Problem to work on: Please report every line from the material that contains the word "video".

Provided entries:

◆ ◆ ◆ ◆ ◆ ◆ ◆

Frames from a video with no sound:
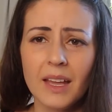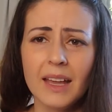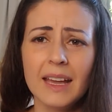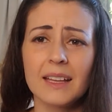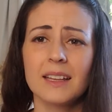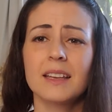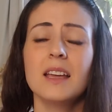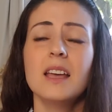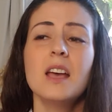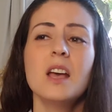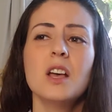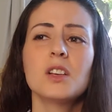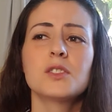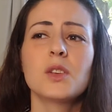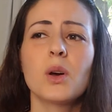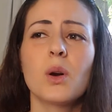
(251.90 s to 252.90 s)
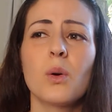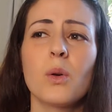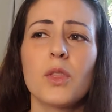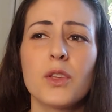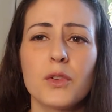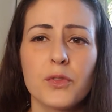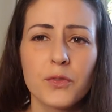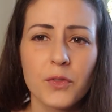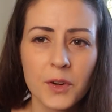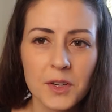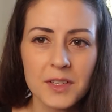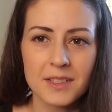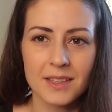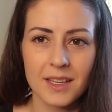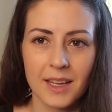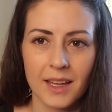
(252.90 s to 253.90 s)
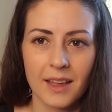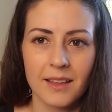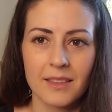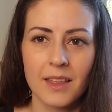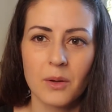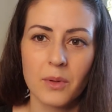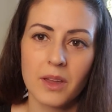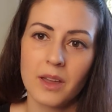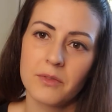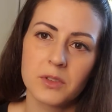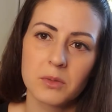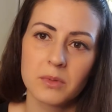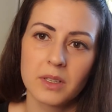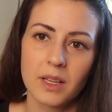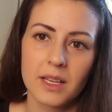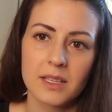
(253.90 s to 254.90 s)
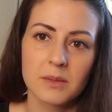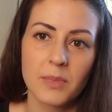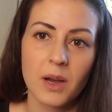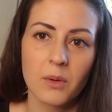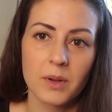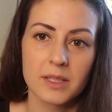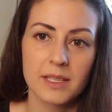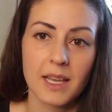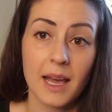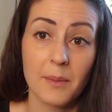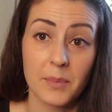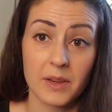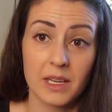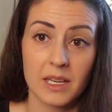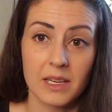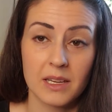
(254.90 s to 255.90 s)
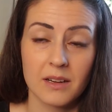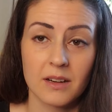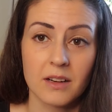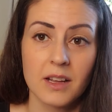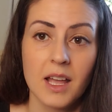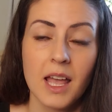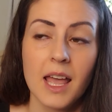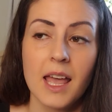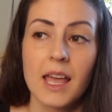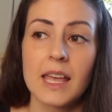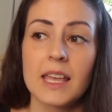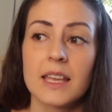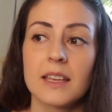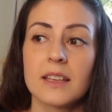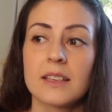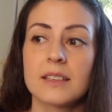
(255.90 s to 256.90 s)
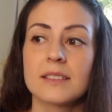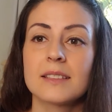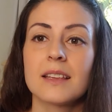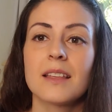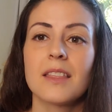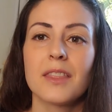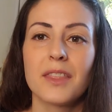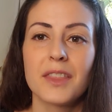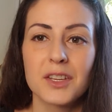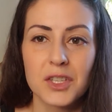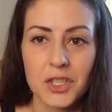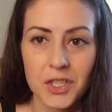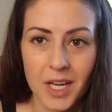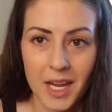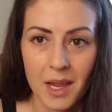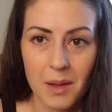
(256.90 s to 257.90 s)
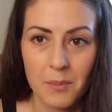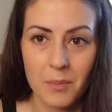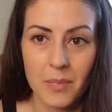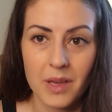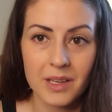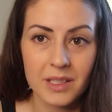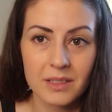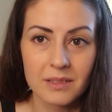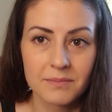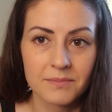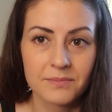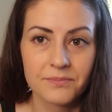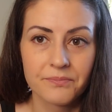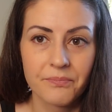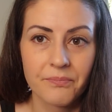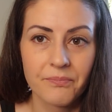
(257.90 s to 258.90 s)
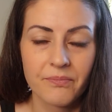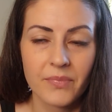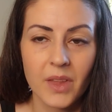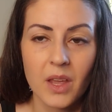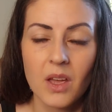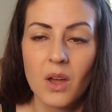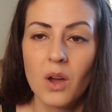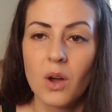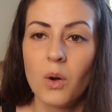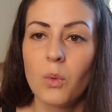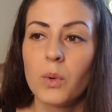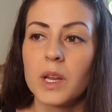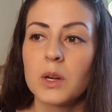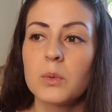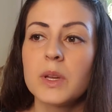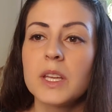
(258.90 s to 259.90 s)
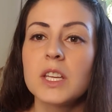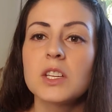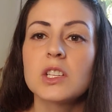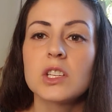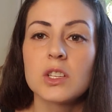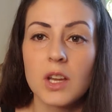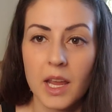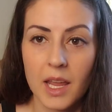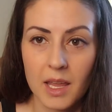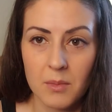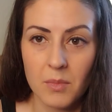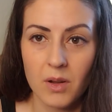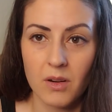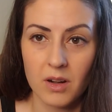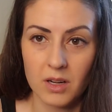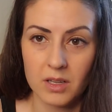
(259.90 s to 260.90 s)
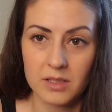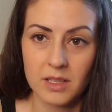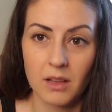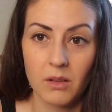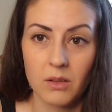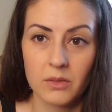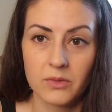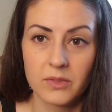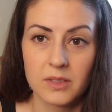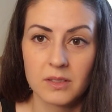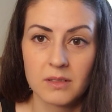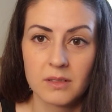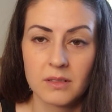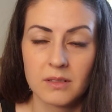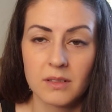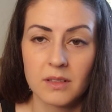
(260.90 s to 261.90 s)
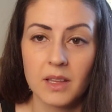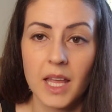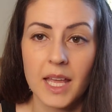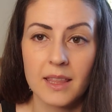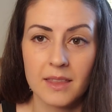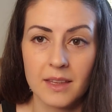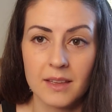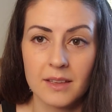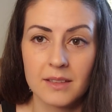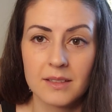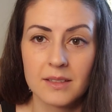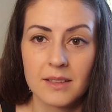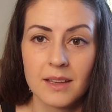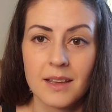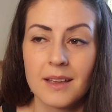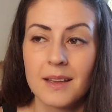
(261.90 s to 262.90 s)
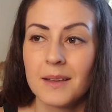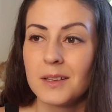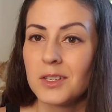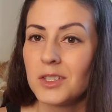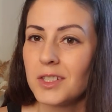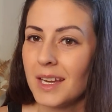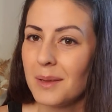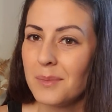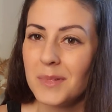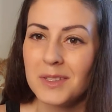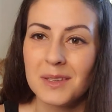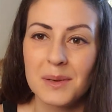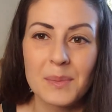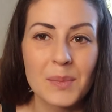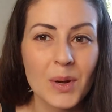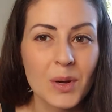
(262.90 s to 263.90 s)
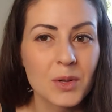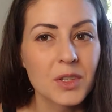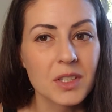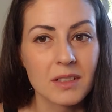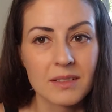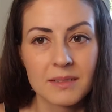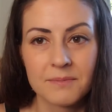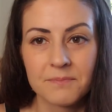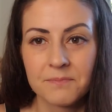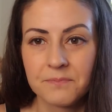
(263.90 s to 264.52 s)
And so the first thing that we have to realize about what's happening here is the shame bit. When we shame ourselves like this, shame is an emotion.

◆ ◆ ◆ ◆ ◆ ◆ ◆

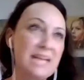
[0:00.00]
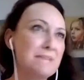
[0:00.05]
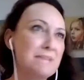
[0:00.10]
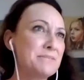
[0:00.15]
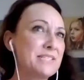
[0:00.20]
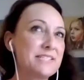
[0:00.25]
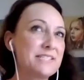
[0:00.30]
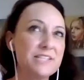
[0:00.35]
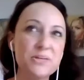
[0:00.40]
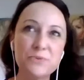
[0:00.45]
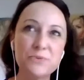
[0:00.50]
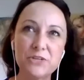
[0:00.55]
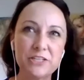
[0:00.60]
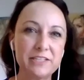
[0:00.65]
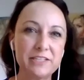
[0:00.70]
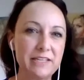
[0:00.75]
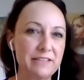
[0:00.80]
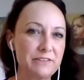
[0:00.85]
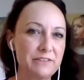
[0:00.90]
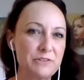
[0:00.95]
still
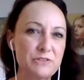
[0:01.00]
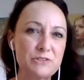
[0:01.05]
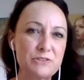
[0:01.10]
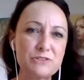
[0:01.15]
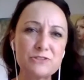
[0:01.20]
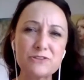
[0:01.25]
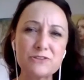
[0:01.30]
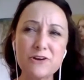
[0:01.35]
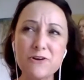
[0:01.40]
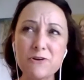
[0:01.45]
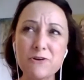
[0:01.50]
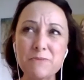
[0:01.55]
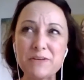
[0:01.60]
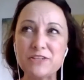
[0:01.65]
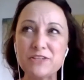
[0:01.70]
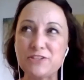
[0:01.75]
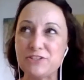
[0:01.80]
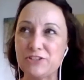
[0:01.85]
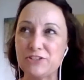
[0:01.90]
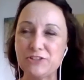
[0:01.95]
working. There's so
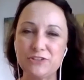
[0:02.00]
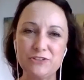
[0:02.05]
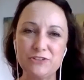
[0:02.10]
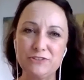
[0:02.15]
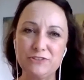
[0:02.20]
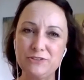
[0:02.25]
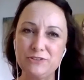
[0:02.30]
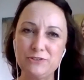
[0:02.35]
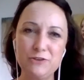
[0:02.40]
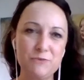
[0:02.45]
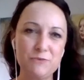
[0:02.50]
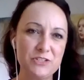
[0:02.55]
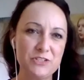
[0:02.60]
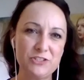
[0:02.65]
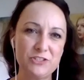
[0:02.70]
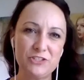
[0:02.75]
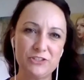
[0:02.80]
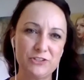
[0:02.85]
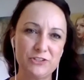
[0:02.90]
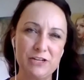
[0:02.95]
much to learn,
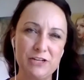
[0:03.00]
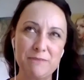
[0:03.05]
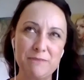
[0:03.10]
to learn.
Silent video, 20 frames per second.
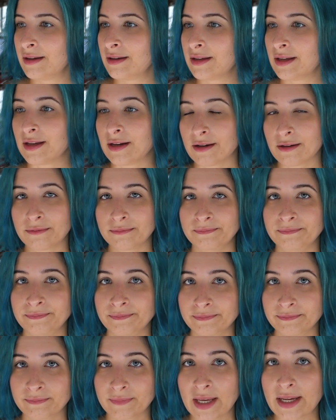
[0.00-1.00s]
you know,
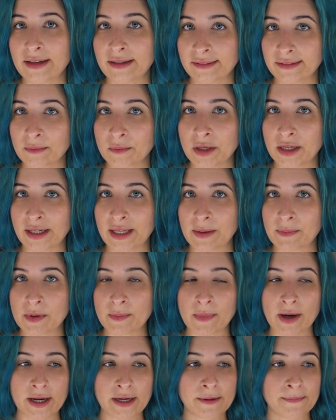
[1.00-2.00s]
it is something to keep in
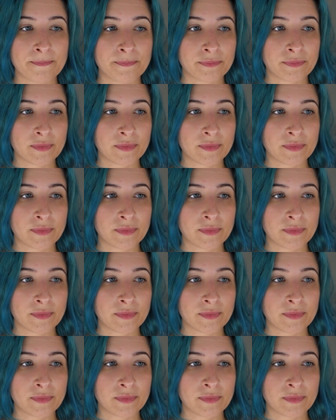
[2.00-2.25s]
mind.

◆ ◆ ◆ ◆ ◆ ◆ ◆

Result for this exercise:
Frames from a video with no sound:
Silent video, 20 frames per second.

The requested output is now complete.